(Records contained in a dataset)
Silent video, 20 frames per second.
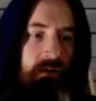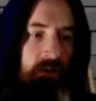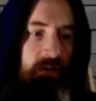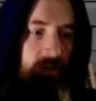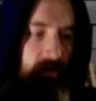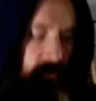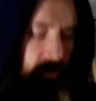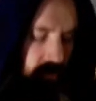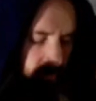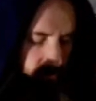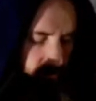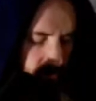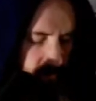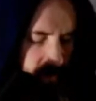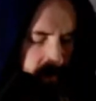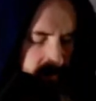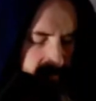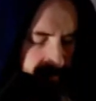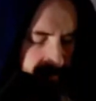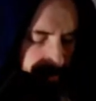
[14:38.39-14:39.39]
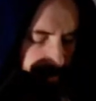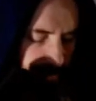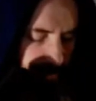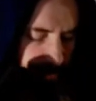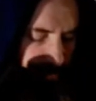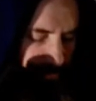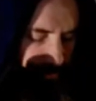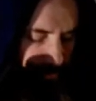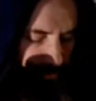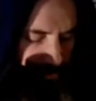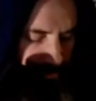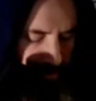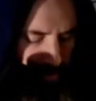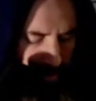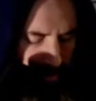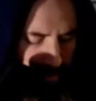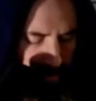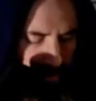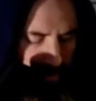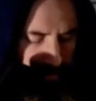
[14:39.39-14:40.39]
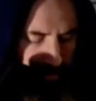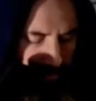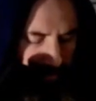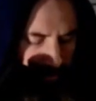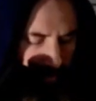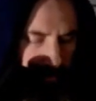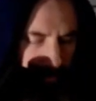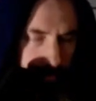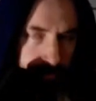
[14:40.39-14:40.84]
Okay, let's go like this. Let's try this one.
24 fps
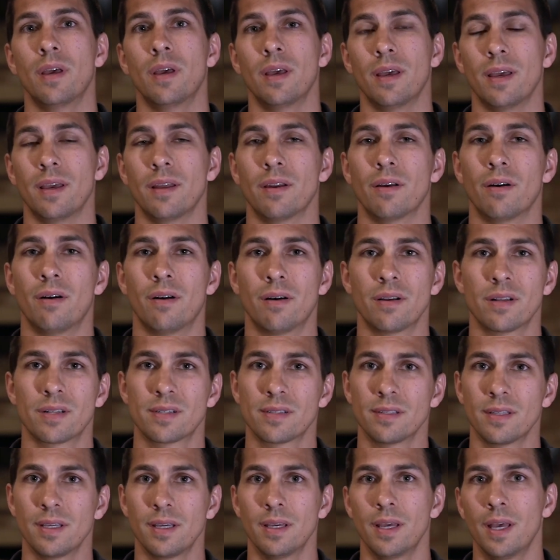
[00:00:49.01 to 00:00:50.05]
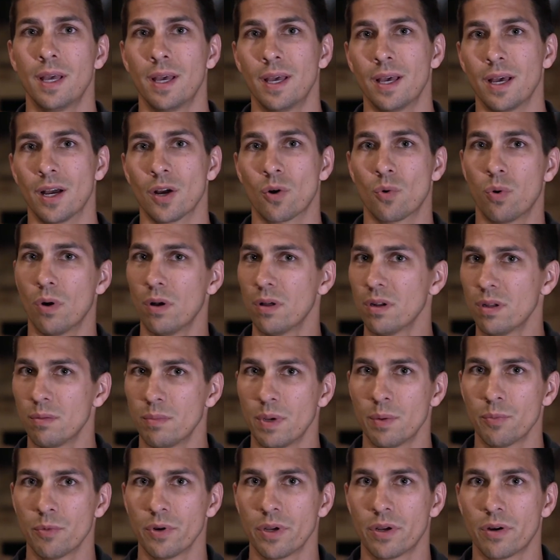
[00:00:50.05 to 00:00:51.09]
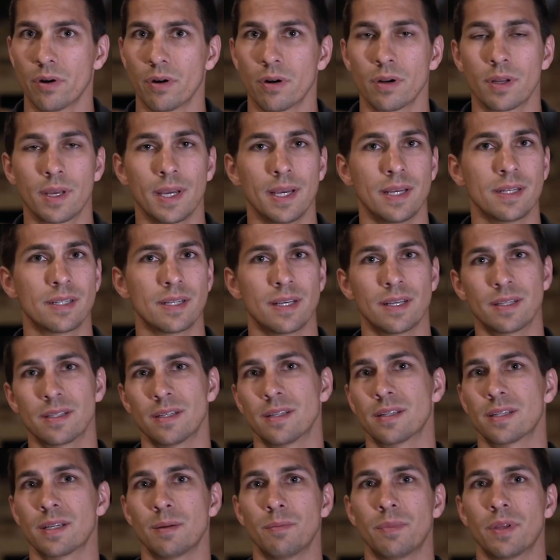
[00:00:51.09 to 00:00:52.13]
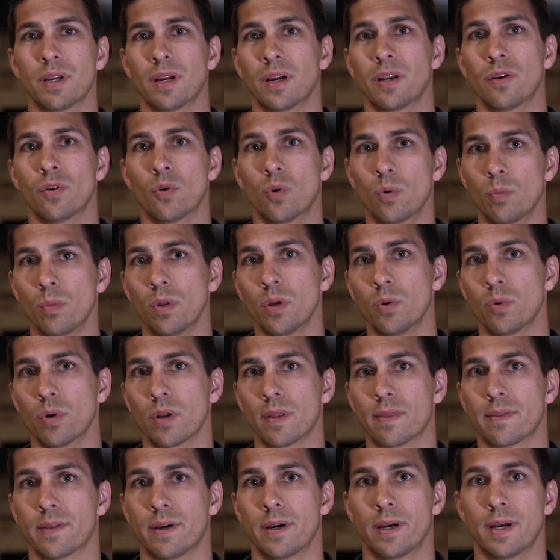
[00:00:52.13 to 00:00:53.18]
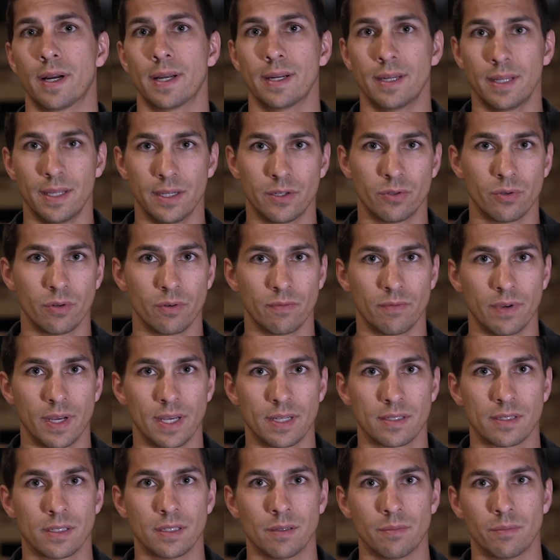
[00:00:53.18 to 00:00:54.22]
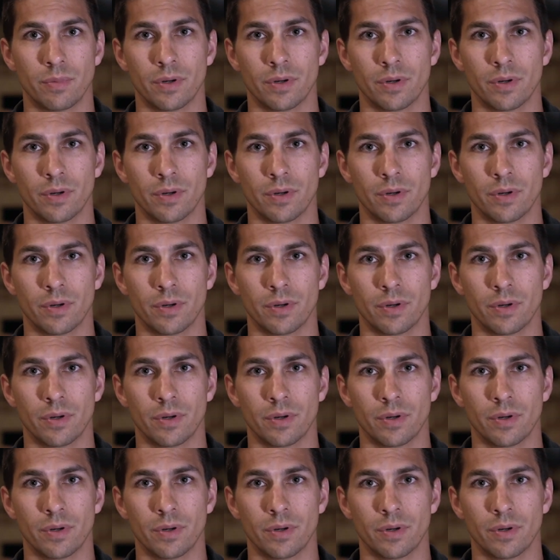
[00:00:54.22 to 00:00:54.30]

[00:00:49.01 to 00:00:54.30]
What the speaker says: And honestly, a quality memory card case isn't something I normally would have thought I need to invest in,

Brief: None of the pictures belongs in the answer, but all the entries must be repeated exactly.

Response below:
Silent video, 20 frames per second.
[14:38.39-14:39.39]
[14:39.39-14:40.39]
[14:40.39-14:40.84]
Okay, let's go like this. Let's try this one.
24 fps
[00:00:49.01 to 00:00:50.05]
[00:00:50.05 to 00:00:51.09]
[00:00:51.09 to 00:00:52.13]
[00:00:52.13 to 00:00:53.18]
[00:00:53.18 to 00:00:54.22]
[00:00:54.22 to 00:00:54.30]

[00:00:49.01 to 00:00:54.30]
What the speaker says: And honestly, a quality memory card case isn't something I normally would have thought I need to invest in,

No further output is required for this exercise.